Directions – Leave out the images and repeat every entry below exactly.

Extracted entries –
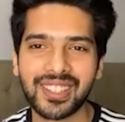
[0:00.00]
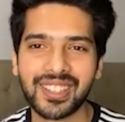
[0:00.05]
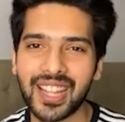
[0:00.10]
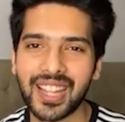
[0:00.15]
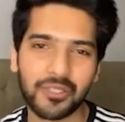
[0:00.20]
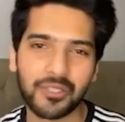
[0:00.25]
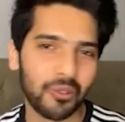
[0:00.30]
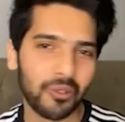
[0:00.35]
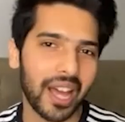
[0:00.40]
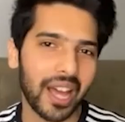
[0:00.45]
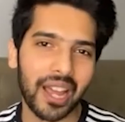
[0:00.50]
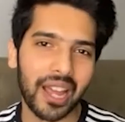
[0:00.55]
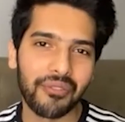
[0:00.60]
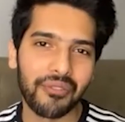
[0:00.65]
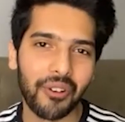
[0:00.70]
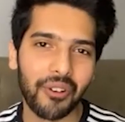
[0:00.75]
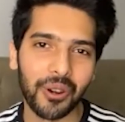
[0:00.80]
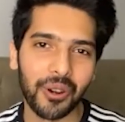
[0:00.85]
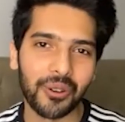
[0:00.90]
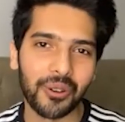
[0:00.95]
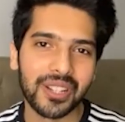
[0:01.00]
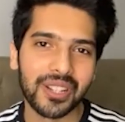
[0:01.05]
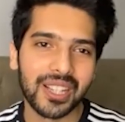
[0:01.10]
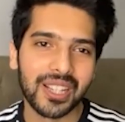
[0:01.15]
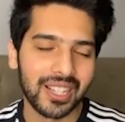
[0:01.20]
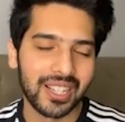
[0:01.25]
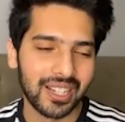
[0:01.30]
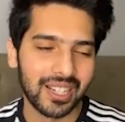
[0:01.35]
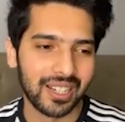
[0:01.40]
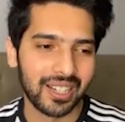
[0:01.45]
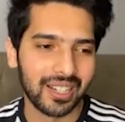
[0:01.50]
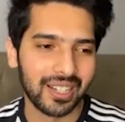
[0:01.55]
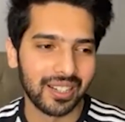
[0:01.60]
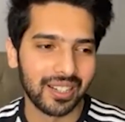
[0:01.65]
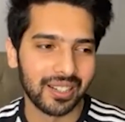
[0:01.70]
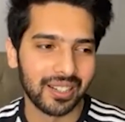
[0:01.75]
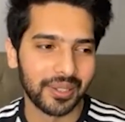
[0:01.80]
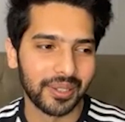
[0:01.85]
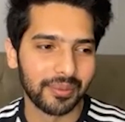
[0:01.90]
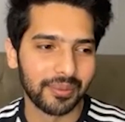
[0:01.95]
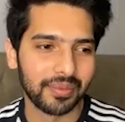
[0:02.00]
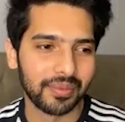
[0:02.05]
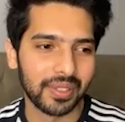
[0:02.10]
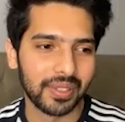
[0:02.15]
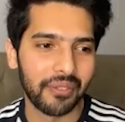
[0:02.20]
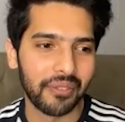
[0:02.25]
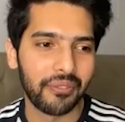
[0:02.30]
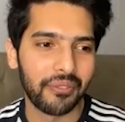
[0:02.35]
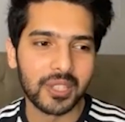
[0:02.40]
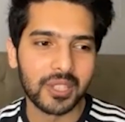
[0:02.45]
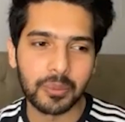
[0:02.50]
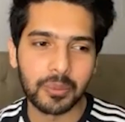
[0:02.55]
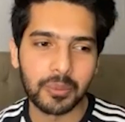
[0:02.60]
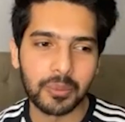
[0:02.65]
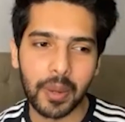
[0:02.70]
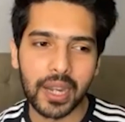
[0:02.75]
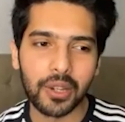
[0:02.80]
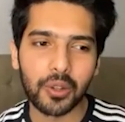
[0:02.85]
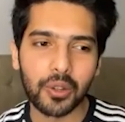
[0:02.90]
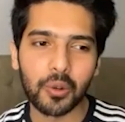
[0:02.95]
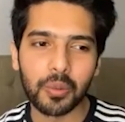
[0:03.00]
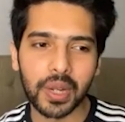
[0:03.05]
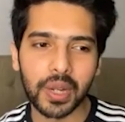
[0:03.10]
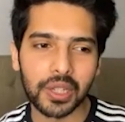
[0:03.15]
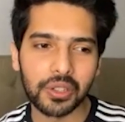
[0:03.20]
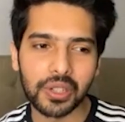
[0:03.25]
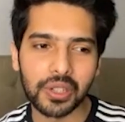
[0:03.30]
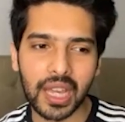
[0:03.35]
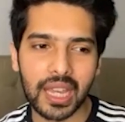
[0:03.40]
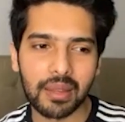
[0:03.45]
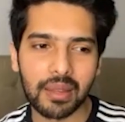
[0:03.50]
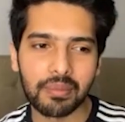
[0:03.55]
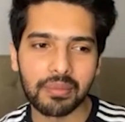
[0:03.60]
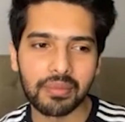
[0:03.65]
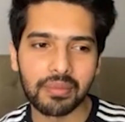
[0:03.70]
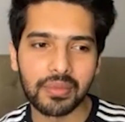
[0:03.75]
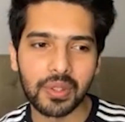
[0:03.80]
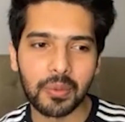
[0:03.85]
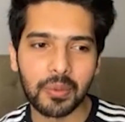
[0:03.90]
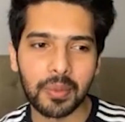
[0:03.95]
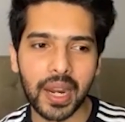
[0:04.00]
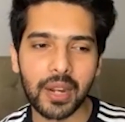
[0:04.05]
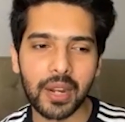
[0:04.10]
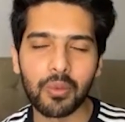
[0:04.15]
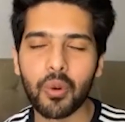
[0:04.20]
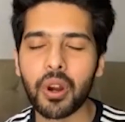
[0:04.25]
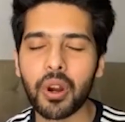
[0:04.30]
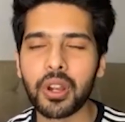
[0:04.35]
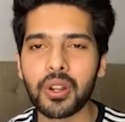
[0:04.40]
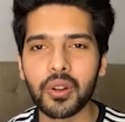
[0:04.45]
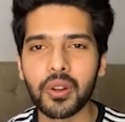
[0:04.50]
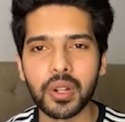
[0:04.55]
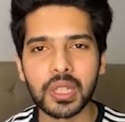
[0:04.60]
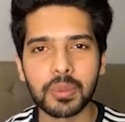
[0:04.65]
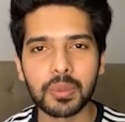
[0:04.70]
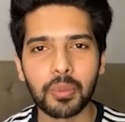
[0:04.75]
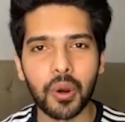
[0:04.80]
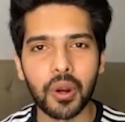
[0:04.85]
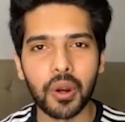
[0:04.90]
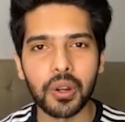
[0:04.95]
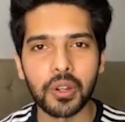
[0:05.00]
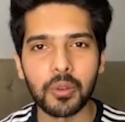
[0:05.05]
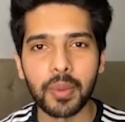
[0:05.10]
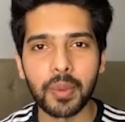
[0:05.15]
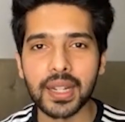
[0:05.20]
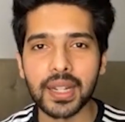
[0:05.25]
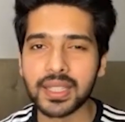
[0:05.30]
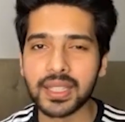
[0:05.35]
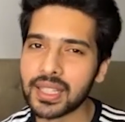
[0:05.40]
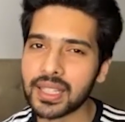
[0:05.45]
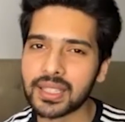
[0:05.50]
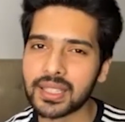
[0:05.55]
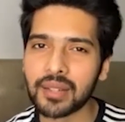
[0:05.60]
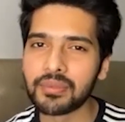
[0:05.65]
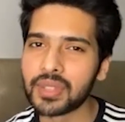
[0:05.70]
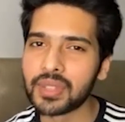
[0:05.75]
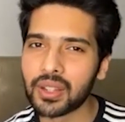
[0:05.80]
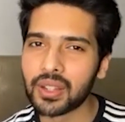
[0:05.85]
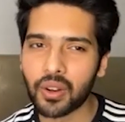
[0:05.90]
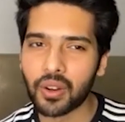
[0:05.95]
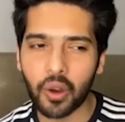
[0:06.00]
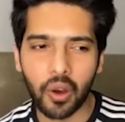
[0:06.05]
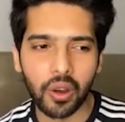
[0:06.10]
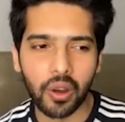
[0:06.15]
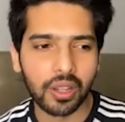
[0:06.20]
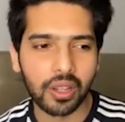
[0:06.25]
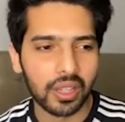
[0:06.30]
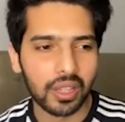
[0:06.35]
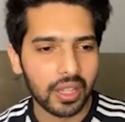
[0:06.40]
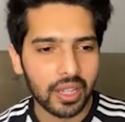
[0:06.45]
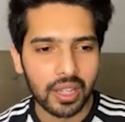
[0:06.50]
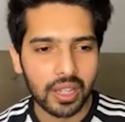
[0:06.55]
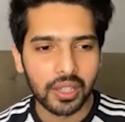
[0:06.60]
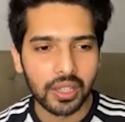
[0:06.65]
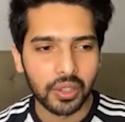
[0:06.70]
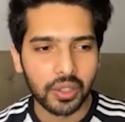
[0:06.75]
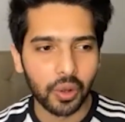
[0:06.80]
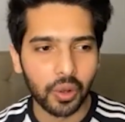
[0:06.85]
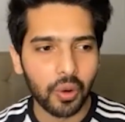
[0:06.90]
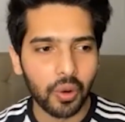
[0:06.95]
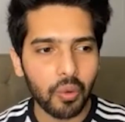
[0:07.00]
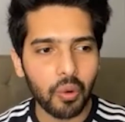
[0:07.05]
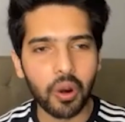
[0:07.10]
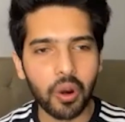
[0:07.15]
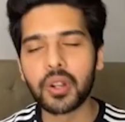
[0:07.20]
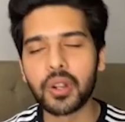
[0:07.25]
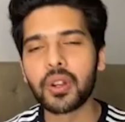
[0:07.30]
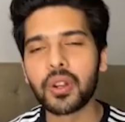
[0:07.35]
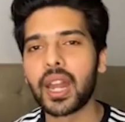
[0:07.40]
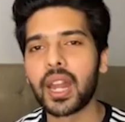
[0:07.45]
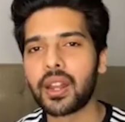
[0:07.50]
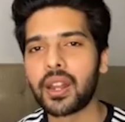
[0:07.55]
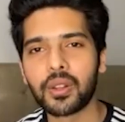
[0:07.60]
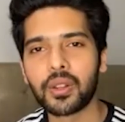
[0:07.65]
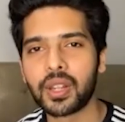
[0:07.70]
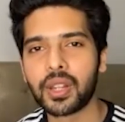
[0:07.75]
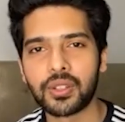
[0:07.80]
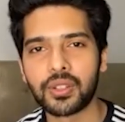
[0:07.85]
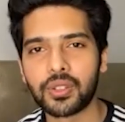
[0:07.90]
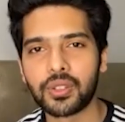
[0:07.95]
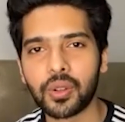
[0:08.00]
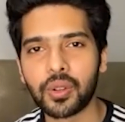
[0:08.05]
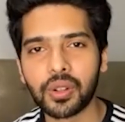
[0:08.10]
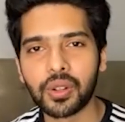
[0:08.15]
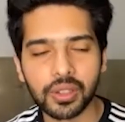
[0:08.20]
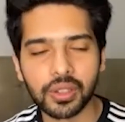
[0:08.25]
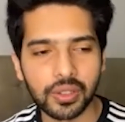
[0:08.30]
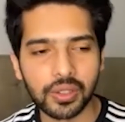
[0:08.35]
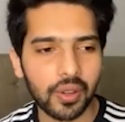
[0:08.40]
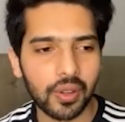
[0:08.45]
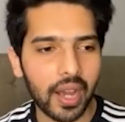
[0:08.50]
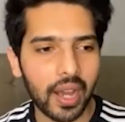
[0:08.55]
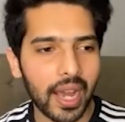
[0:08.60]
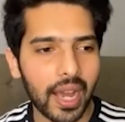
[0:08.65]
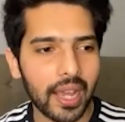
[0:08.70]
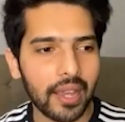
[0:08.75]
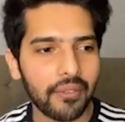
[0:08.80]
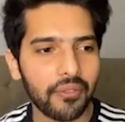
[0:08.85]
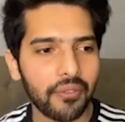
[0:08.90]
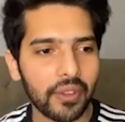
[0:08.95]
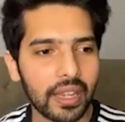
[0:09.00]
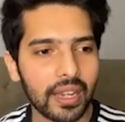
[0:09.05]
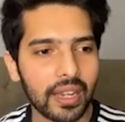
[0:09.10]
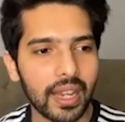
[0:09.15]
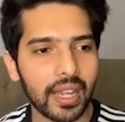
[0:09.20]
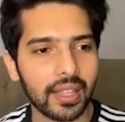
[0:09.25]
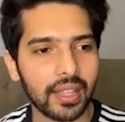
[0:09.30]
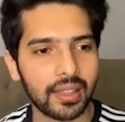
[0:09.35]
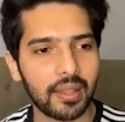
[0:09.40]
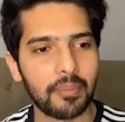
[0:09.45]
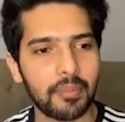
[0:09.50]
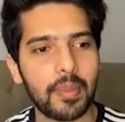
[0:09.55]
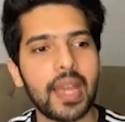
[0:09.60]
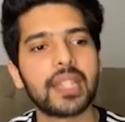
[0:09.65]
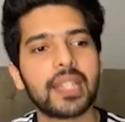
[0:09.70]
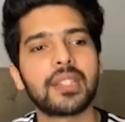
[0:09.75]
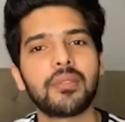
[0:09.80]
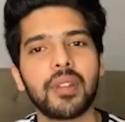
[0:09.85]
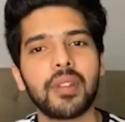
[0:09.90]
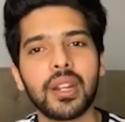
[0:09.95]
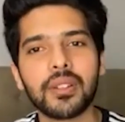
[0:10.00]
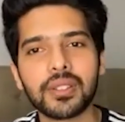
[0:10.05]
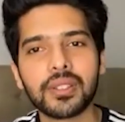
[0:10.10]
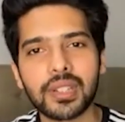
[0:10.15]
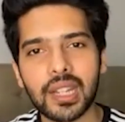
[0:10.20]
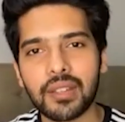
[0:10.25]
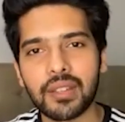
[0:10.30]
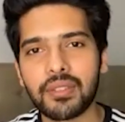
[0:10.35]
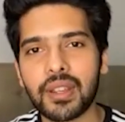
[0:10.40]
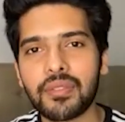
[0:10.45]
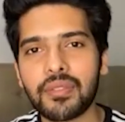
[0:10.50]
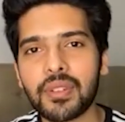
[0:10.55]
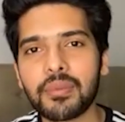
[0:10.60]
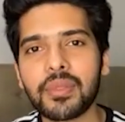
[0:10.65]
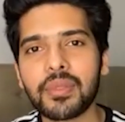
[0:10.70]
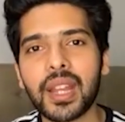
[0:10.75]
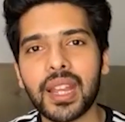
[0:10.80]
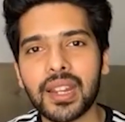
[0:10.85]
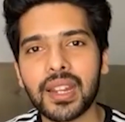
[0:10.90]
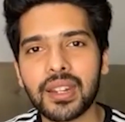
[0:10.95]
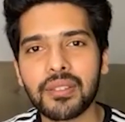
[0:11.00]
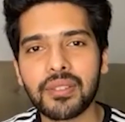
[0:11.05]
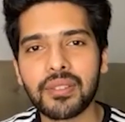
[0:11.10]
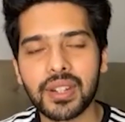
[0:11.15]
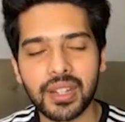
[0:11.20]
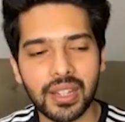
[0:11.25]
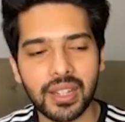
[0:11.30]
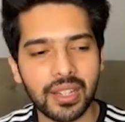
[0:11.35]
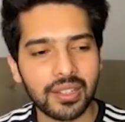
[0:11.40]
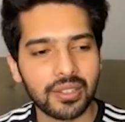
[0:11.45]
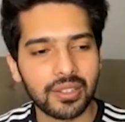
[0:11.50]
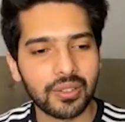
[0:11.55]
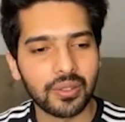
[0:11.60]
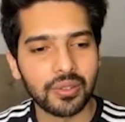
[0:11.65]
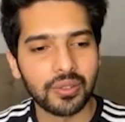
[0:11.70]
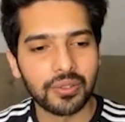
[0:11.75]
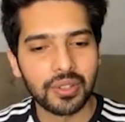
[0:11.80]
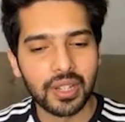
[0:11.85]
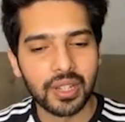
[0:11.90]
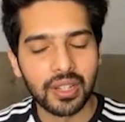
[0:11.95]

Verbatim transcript: That's what I follow uh, if you spend too much time you might want to respond you might say something wrong you don't want to get into that zone so i feel like the best way to stay away from negativity is to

Expected answer –
[0:00.00]
[0:00.05]
[0:00.10]
[0:00.15]
[0:00.20]
[0:00.25]
[0:00.30]
[0:00.35]
[0:00.40]
[0:00.45]
[0:00.50]
[0:00.55]
[0:00.60]
[0:00.65]
[0:00.70]
[0:00.75]
[0:00.80]
[0:00.85]
[0:00.90]
[0:00.95]
[0:01.00]
[0:01.05]
[0:01.10]
[0:01.15]
[0:01.20]
[0:01.25]
[0:01.30]
[0:01.35]
[0:01.40]
[0:01.45]
[0:01.50]
[0:01.55]
[0:01.60]
[0:01.65]
[0:01.70]
[0:01.75]
[0:01.80]
[0:01.85]
[0:01.90]
[0:01.95]
[0:02.00]
[0:02.05]
[0:02.10]
[0:02.15]
[0:02.20]
[0:02.25]
[0:02.30]
[0:02.35]
[0:02.40]
[0:02.45]
[0:02.50]
[0:02.55]
[0:02.60]
[0:02.65]
[0:02.70]
[0:02.75]
[0:02.80]
[0:02.85]
[0:02.90]
[0:02.95]
[0:03.00]
[0:03.05]
[0:03.10]
[0:03.15]
[0:03.20]
[0:03.25]
[0:03.30]
[0:03.35]
[0:03.40]
[0:03.45]
[0:03.50]
[0:03.55]
[0:03.60]
[0:03.65]
[0:03.70]
[0:03.75]
[0:03.80]
[0:03.85]
[0:03.90]
[0:03.95]
[0:04.00]
[0:04.05]
[0:04.10]
[0:04.15]
[0:04.20]
[0:04.25]
[0:04.30]
[0:04.35]
[0:04.40]
[0:04.45]
[0:04.50]
[0:04.55]
[0:04.60]
[0:04.65]
[0:04.70]
[0:04.75]
[0:04.80]
[0:04.85]
[0:04.90]
[0:04.95]
[0:05.00]
[0:05.05]
[0:05.10]
[0:05.15]
[0:05.20]
[0:05.25]
[0:05.30]
[0:05.35]
[0:05.40]
[0:05.45]
[0:05.50]
[0:05.55]
[0:05.60]
[0:05.65]
[0:05.70]
[0:05.75]
[0:05.80]
[0:05.85]
[0:05.90]
[0:05.95]
[0:06.00]
[0:06.05]
[0:06.10]
[0:06.15]
[0:06.20]
[0:06.25]
[0:06.30]
[0:06.35]
[0:06.40]
[0:06.45]
[0:06.50]
[0:06.55]
[0:06.60]
[0:06.65]
[0:06.70]
[0:06.75]
[0:06.80]
[0:06.85]
[0:06.90]
[0:06.95]
[0:07.00]
[0:07.05]
[0:07.10]
[0:07.15]
[0:07.20]
[0:07.25]
[0:07.30]
[0:07.35]
[0:07.40]
[0:07.45]
[0:07.50]
[0:07.55]
[0:07.60]
[0:07.65]
[0:07.70]
[0:07.75]
[0:07.80]
[0:07.85]
[0:07.90]
[0:07.95]
[0:08.00]
[0:08.05]
[0:08.10]
[0:08.15]
[0:08.20]
[0:08.25]
[0:08.30]
[0:08.35]
[0:08.40]
[0:08.45]
[0:08.50]
[0:08.55]
[0:08.60]
[0:08.65]
[0:08.70]
[0:08.75]
[0:08.80]
[0:08.85]
[0:08.90]
[0:08.95]
[0:09.00]
[0:09.05]
[0:09.10]
[0:09.15]
[0:09.20]
[0:09.25]
[0:09.30]
[0:09.35]
[0:09.40]
[0:09.45]
[0:09.50]
[0:09.55]
[0:09.60]
[0:09.65]
[0:09.70]
[0:09.75]
[0:09.80]
[0:09.85]
[0:09.90]
[0:09.95]
[0:10.00]
[0:10.05]
[0:10.10]
[0:10.15]
[0:10.20]
[0:10.25]
[0:10.30]
[0:10.35]
[0:10.40]
[0:10.45]
[0:10.50]
[0:10.55]
[0:10.60]
[0:10.65]
[0:10.70]
[0:10.75]
[0:10.80]
[0:10.85]
[0:10.90]
[0:10.95]
[0:11.00]
[0:11.05]
[0:11.10]
[0:11.15]
[0:11.20]
[0:11.25]
[0:11.30]
[0:11.35]
[0:11.40]
[0:11.45]
[0:11.50]
[0:11.55]
[0:11.60]
[0:11.65]
[0:11.70]
[0:11.75]
[0:11.80]
[0:11.85]
[0:11.90]
[0:11.95]

Verbatim transcript: That's what I follow uh, if you spend too much time you might want to respond you might say something wrong you don't want to get into that zone so i feel like the best way to stay away from negativity is to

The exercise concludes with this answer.